PollI agree that LGBT is not inclusive enough.  But, the tired joke about the “alphabet soup” to name every gender and sexual identity is where we land when trying to move beyond exclusivity.

But, within their explanation, I noticed that their vision was broader even than sexual and gender minorities; in fact, their initial proposal of “Gender and Sexual Minorities” (GSM) was shot down because some they include are not necessarily minorities in the same sense that LGBT individuals are.  In particular, the therapists name asexuals, members of kink and BDSM communities, and those in non-traditional relationships (e.g., swingers, those in polyamorous relationships) as individuals to be included in the broader “GSD” label.

To include swingers, who are largely conservative middle-class white heterosexual married couples, as well as similarly privileged people who are polyamorous or into kink or BDSM alongside sexual and gender minorities moves the discussion beyond the denial of rights and protections and exposure to prejudice, discrimination, and violence.

Self-Definition

Indeed, the sexual practices and relationship structures of cisgender heterosexuals who engage in swinging, kink, or who are poly are stigmatized.  But, this is a different matter than the stigmatization LGBT and queer people face because of their sexual and/or gender identities — who they are, not merely what they do.

At a minimum, I am suspicious of this proposal.  LGBT people across the US are being asked to consider adopting the name “GSD” following the proposal of a small group of therapist in London that was elevated via HuffingtonPost.  How did these people even pique the interest of the online newspaper?  Just who are these people to come along with such a major proposal?

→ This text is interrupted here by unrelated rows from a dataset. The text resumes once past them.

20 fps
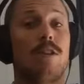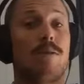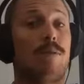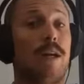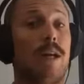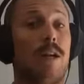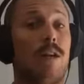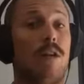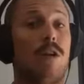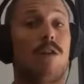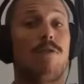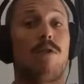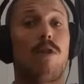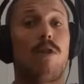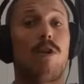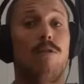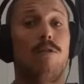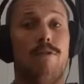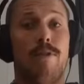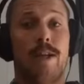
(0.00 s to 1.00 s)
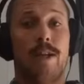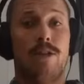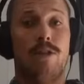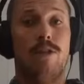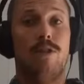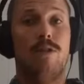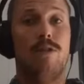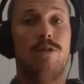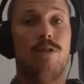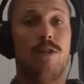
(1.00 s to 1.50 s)
I played a lot of odd
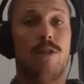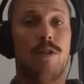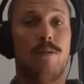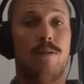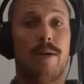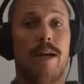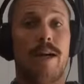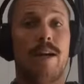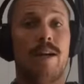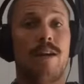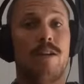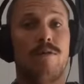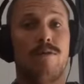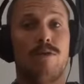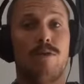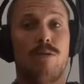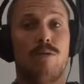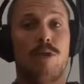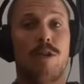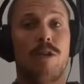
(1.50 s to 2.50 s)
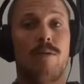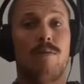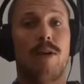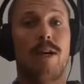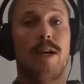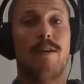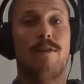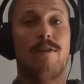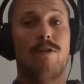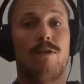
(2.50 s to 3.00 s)
venues comparative to what you
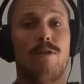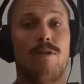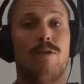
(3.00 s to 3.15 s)
might do.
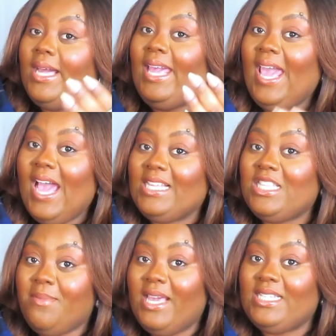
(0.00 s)
it has
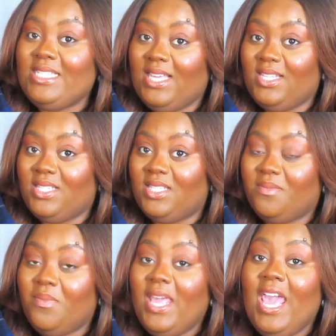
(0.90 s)
to make sense.
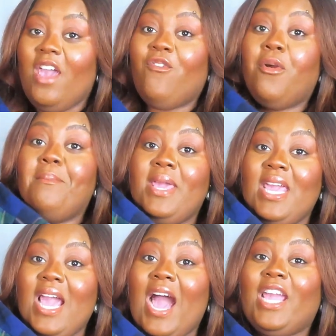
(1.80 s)
And for
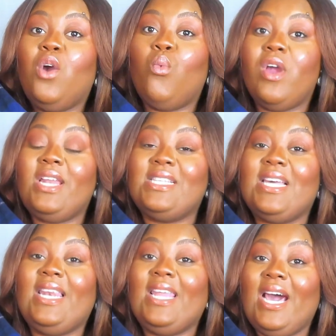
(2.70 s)
me, I can wear this
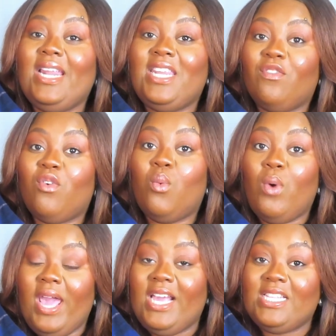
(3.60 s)
a lot of different
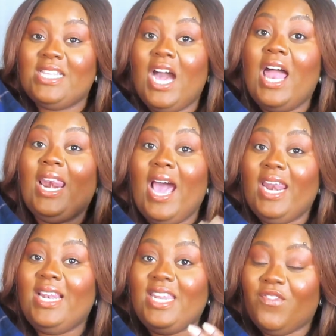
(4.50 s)
ways, a
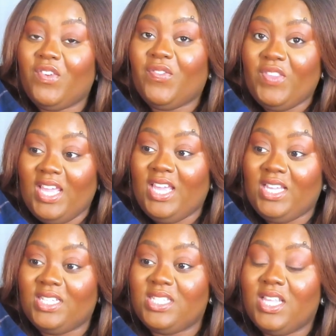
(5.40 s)
lot of different
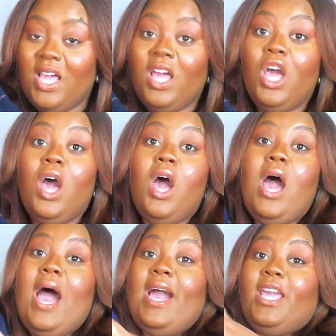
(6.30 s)
things.
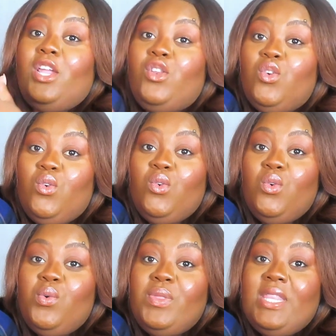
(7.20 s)
I can
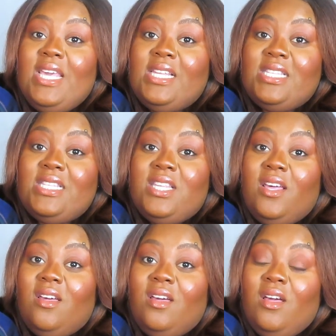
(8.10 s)
do this
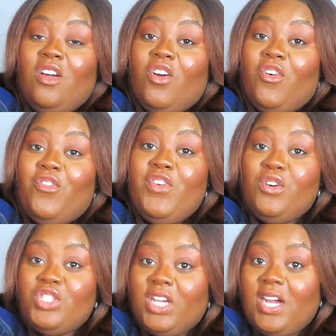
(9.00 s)

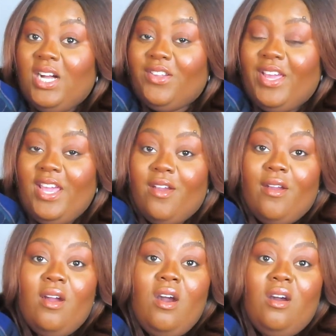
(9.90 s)
fuchsia color
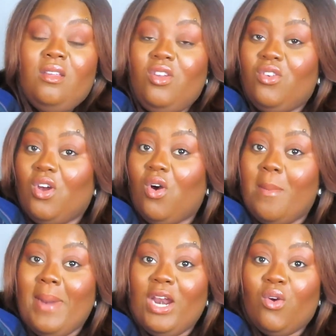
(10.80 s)
here, you know, a
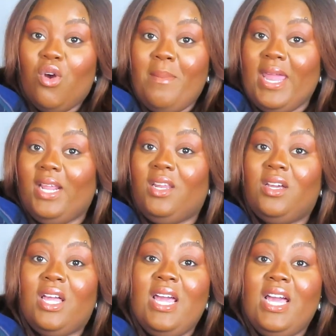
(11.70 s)
monochromatic look.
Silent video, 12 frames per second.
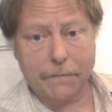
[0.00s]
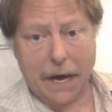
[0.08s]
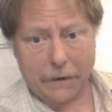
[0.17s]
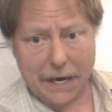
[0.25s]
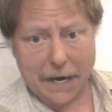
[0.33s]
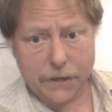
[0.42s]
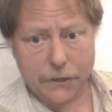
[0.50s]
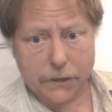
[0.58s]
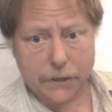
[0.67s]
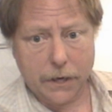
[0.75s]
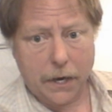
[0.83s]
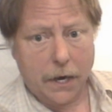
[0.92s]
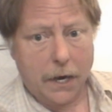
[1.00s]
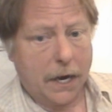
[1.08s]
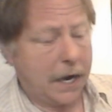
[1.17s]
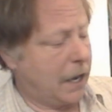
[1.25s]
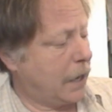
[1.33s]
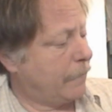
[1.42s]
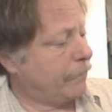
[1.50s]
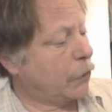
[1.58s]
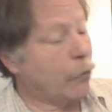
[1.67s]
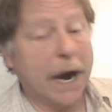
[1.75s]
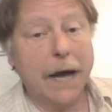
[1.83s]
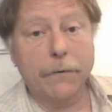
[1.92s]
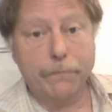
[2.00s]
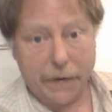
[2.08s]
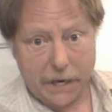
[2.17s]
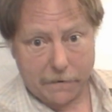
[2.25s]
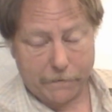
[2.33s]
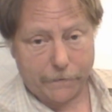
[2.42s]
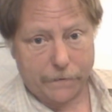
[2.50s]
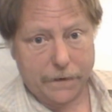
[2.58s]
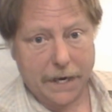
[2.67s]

Mountain House um, ground beef.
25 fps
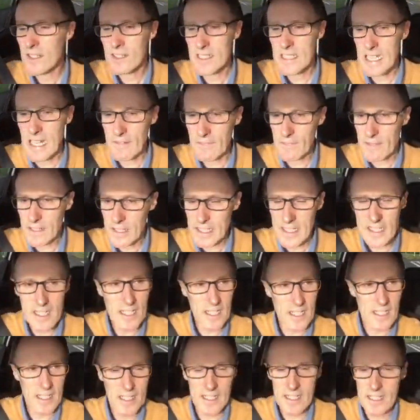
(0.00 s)
Definitely
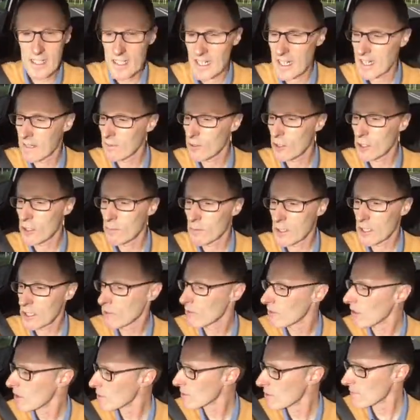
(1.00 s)
clear, and I'm coming
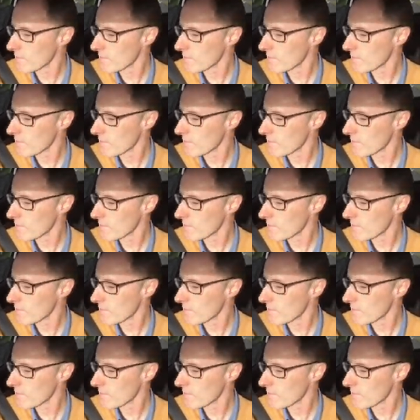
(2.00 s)
across.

But, I think it is safe to say that I oppose this change for three reasons.  First, it is proposed by some external source, rather as an act of self-definition.  Second, likely related to the first, they advocate to include privileged people in our minority community.  It is not for lack of sympathy or even awareness of the invisibility and stigmatization that poly, kinky, and swinging folks experience; rather, these are matters distinct from the marginalized status of LGBT and queer people.  Third, also related to the first, is that the term seems silly as a name for a group.  For example, Black people, whether self-identified as “Black,” “African-American,” “Caribbean Black,” and so on, do not identify as “racial diversity” or “diversities”; even racial and ethnic minorities, collectively as “people of color,” do not use such a label.

I ask, before this proposal goes any further, why?  With such effort that has gone into recognition as LGBT communities, why abruptly shift to a new label that would include individuals who are not gender and/or sexual minorities?

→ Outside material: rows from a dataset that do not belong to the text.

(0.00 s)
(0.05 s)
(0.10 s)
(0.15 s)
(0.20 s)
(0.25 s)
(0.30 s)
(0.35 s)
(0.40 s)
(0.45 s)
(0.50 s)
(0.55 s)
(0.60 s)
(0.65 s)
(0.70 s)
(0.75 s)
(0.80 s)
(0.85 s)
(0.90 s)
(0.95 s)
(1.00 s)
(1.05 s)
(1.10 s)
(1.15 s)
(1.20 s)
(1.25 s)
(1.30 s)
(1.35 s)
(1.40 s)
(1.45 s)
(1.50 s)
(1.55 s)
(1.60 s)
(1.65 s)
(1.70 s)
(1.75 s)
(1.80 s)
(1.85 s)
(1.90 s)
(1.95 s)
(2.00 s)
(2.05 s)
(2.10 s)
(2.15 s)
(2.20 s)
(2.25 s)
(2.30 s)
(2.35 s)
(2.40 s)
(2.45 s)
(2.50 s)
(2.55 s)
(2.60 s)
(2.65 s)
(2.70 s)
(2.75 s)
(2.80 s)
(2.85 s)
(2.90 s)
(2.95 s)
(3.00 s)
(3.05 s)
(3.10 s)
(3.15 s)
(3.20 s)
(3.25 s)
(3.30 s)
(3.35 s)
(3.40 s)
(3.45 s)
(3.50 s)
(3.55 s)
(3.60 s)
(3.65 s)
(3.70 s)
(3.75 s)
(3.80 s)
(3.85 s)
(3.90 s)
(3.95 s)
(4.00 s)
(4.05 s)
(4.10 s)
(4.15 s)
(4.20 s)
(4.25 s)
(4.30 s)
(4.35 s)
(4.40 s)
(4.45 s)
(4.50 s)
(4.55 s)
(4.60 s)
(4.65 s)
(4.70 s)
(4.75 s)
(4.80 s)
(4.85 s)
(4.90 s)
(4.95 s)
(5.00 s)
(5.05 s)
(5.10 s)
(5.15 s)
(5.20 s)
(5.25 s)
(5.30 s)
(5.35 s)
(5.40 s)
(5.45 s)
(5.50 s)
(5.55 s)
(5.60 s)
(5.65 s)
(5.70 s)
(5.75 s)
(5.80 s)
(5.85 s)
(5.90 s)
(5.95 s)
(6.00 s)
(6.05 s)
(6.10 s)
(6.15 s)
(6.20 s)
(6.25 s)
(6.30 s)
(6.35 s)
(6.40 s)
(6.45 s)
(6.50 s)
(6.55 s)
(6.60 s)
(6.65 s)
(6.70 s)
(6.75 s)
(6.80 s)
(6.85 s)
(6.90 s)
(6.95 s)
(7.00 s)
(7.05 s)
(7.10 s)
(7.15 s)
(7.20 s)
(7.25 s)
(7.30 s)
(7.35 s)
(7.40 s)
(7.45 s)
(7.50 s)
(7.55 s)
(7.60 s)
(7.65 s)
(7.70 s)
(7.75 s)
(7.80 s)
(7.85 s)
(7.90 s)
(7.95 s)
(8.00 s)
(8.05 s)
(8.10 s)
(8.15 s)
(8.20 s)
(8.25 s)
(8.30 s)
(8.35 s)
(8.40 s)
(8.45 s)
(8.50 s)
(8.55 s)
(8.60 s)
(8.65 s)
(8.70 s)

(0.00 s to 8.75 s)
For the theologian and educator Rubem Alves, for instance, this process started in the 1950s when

A Note About Boundary Work

I know that I am walking the fine line of boundary work — that is, drawing the boundaries of who is included in LGBT and who is not.  Like every group, whether privileged or oppressed, we have had a long history of drawing and redrawing the bounds of LGBT.  Even today, bisexual and trans* people must ask why ‘B’ and ‘T’ are often reflected only in name.

But, I stress here that this proposal instigates these questions.  I am sure that I am not alone in having the knee-jerk reaction to become defensive at the proposed inclusion of individuals who are not socially and politically marginalized in society.  I also emphasize that we question who determines those boundaries.  What authority do these two therapists have to rename an entire segment of the population?  Who grants that authority, and how is it reinforced?  These questions are at the core of Collins’s discussion of self-definition: interrogating who has the power to define us, if not ourselves, and why.

I recognize and celebrate the great complexity and diversity of genders and sexualities.  But, we must hone the power to name ourselves for ourselves as a part of our path to true liberation.